A focus on diversity, compassion
Incoming freshman class members were selected not based on grades and test scores alone, but “ability to be compassionate,” Wright explained. The admissions team tried to take into account the personality and values of the students; and instead of a traditional written personal statement, applicants submitted videos.
“You see their personality, you can hear their voice, you see how creative they are and what is important to them,” said Dougherty.
He said that each student’s video played a bigger role in who was accepted than their grades.
The school received 2,100 applications for admission to first grade.
The county is rapidly diversifying, Wright noted, and the college was trying to accommodate students from different backgrounds and skills.
“I think one of the things I am probably most proud of about this new class is that, as I understand it when it comes to proprietary schools, we are in the top 5% for our diversity.

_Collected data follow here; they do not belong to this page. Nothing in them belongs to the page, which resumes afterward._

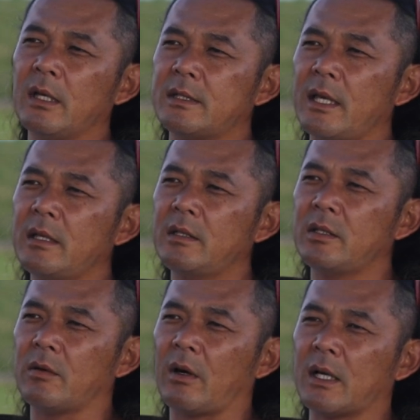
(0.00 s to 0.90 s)
1000
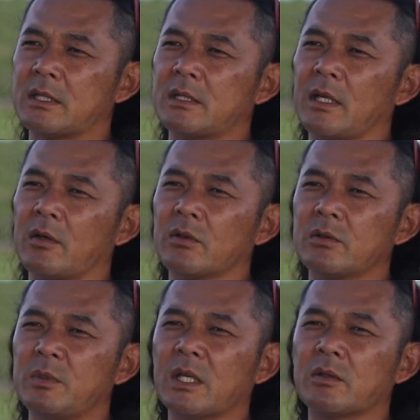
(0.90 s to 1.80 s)
キロ走って様
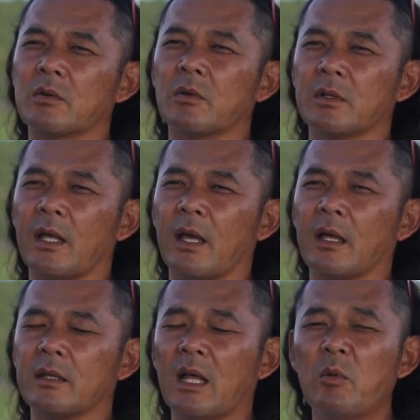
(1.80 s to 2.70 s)
子見たところ
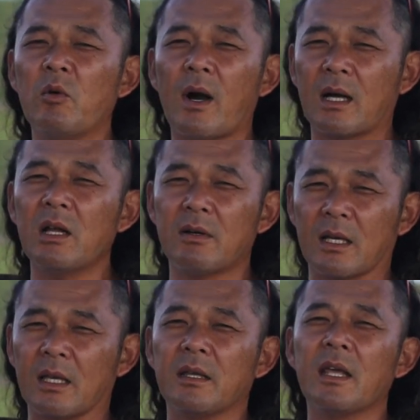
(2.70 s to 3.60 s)
で何も分かる
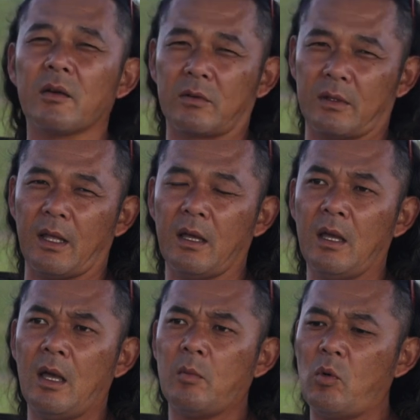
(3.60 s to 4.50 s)
わけねえよって、
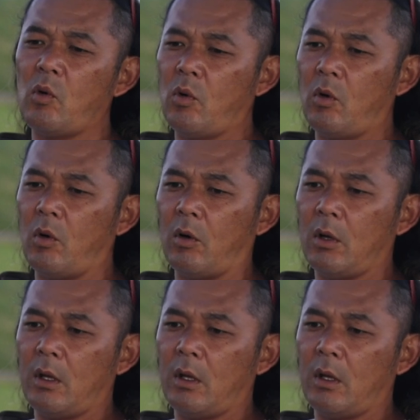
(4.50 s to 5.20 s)
もう、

And of course we are, I hope Graduating competent and caring doctors who can identify with certain parts of our community in ways that other doctors may not be important not just to me but to the whole school, “Wright said.
The college currently shares space with its sister school, Rocky Mountain University of Health Professionals at 34 E. 1700 South in Provo. An extension, due for completion in 2023, will add 220,000 square feet to the college. By then the school will have up to 776 students.
Noorda College of Osteopathic Medicine currently has pre-accreditation status from the Commission on Osteopathic College Accreditation, but it can get full accreditation status if its first grade graduates in four years, said Dougherty, who is also an inspector for the commission.